9. novembre 2023
Visualization: COOKFOX Architects
COOKFOX Architects is designing the new Bruce Springsteen Archives and Center for American Music (BSACAM) at Monmouth University in West Long Branch, New Jersey, as a mass-timber structure covered in weathering steel.
New Jersey is the obvious place for Bruce Springsteen's archives. But why Monmouth? The 90-year-old private university not far from the Jersey Shore was home to many of Bruce Springsteen's early concerts, it turns out, taking place between 1969 and 1974. Furthermore, the BSACAM website reveals that the new building will be located very close to where, in 1974, The Boss — before that became his nickname — wrote “Born to Run,” what is arguably his most famous song. In the decades since, Springsteen has returned to Monmouth for various events, including for a rehearsal show of Springsteen on Broadway in 2017.
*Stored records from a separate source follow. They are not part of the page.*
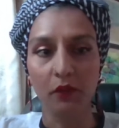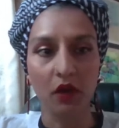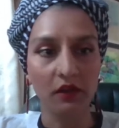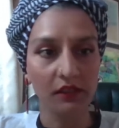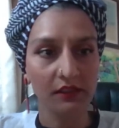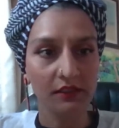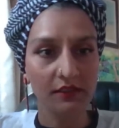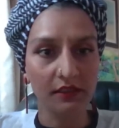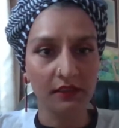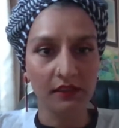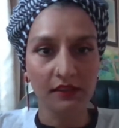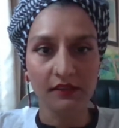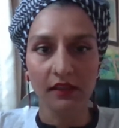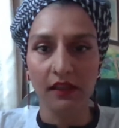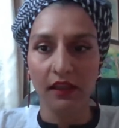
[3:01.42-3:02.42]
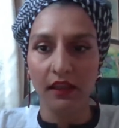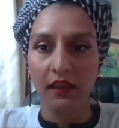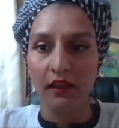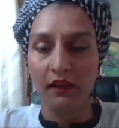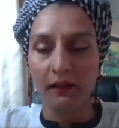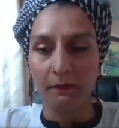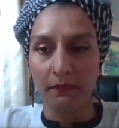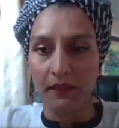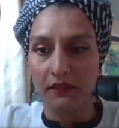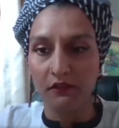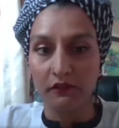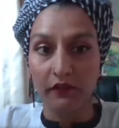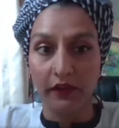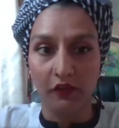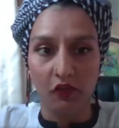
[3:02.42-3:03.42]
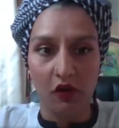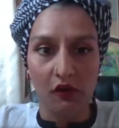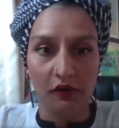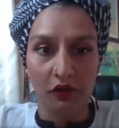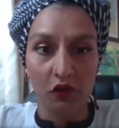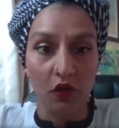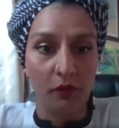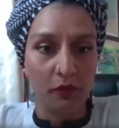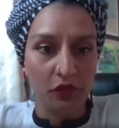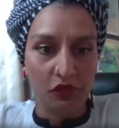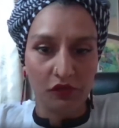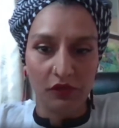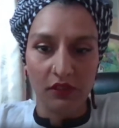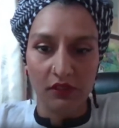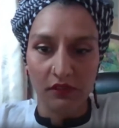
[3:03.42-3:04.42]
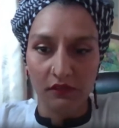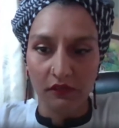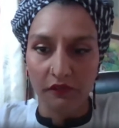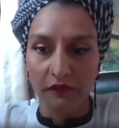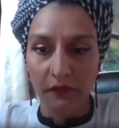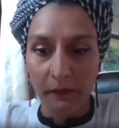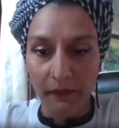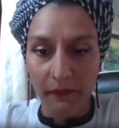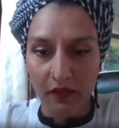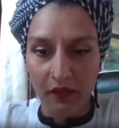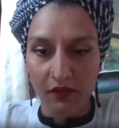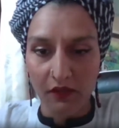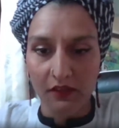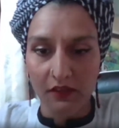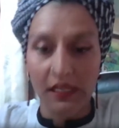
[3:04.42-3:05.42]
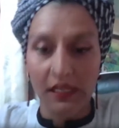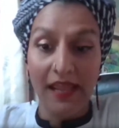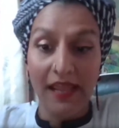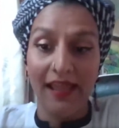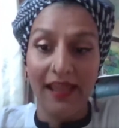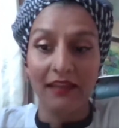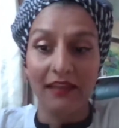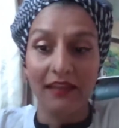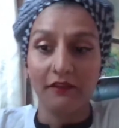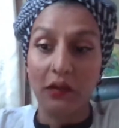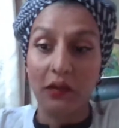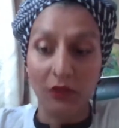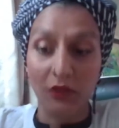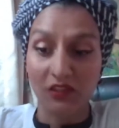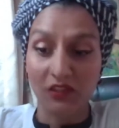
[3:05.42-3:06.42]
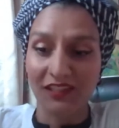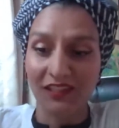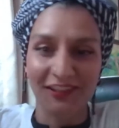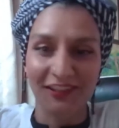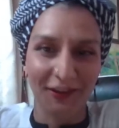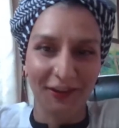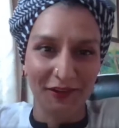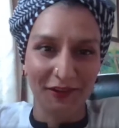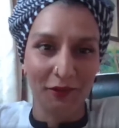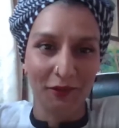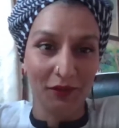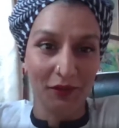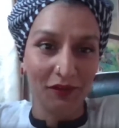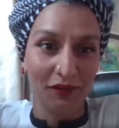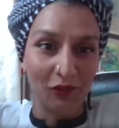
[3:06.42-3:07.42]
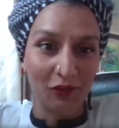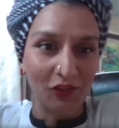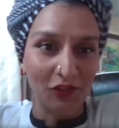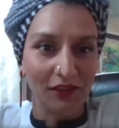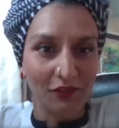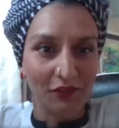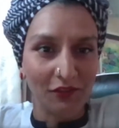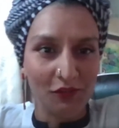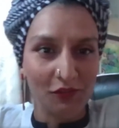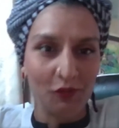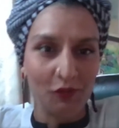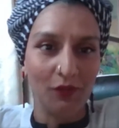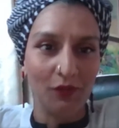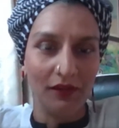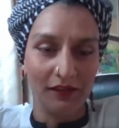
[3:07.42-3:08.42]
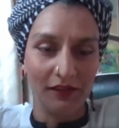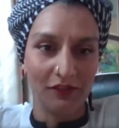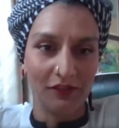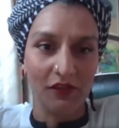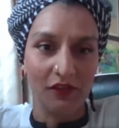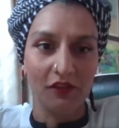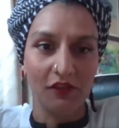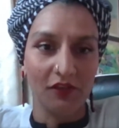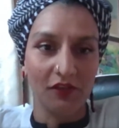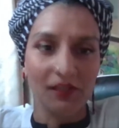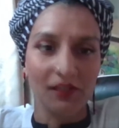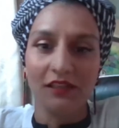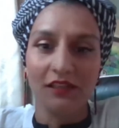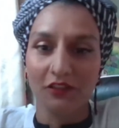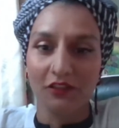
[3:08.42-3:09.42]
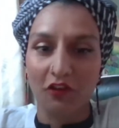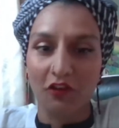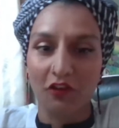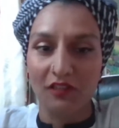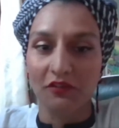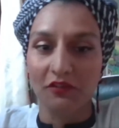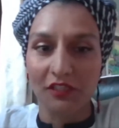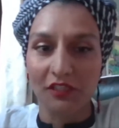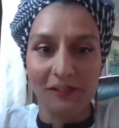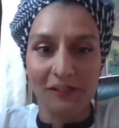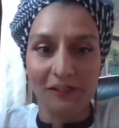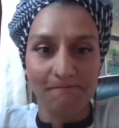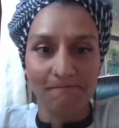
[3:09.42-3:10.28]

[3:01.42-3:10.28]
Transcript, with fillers: audiences, um, and to find new opportunities for filmmakers. And very much this year, we're looking to uh, strengthen our ties across the region.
Visualization: COOKFOX Architects
What exactly is BSACAM? Once completed in a few years, the 30,000-square-foot building will house around 35,000 items, ranging from articles and oral histories, to concert memorabilia, musical instruments, and promotional materials. It will be a repository for Springsteen's written works, photographs, periodicals, and artifacts. While the Center will serve to preserve and promote the legacy of Bruce Springsteen, it will also host exhibits, public programs, and educational initiatives about American music more generally, exploring the music of Woody Guthrie, Robert Johnson, Billie Holiday, Patti Smith, and others who both inspired The Boss and were inspired by his music.
Visualization: COOKFOX Architects
The two-story rectilinear building will be accessed by a walkway recalling the boardwalks of the Jersey Shore, with the date “September 9, 1956” marking the threshold. To Springsteen, on that day, when Elvis Presley appeared on the Ed Sullivan Show, America crossed a bridge of no return: “There was a joyous demand made, a
challenge, a way out of this dead-to-life world, this small-town grave with all the people I dearly loved and feared buried in it alongside of me.” With words like these, COOKFOX's decision to cover the building in weathering steel makes sense, as it recalls the industrial structures that symbolize the Rust Belt America Springsteen has eloquently written about.
Visualization: COOKFOX Architects
Inside, given its mass timber structure, wood pervades. One end of the first floor will house the American music gallery and a temporary exhibition gallery, while at the other end will be a 200-seat theater, a two-story space with a large window facing the campus and landscaping designed by LaGuardia Design Group. Upstairs are the Springsteen gallery, an E Street Band gallery, and the archives, which has spaces for storage, looking at research materials, and listening to music. A campaign to raise $45 million for construction of the new building is underway, with the opening of BSACAM anticipated in spring 2026.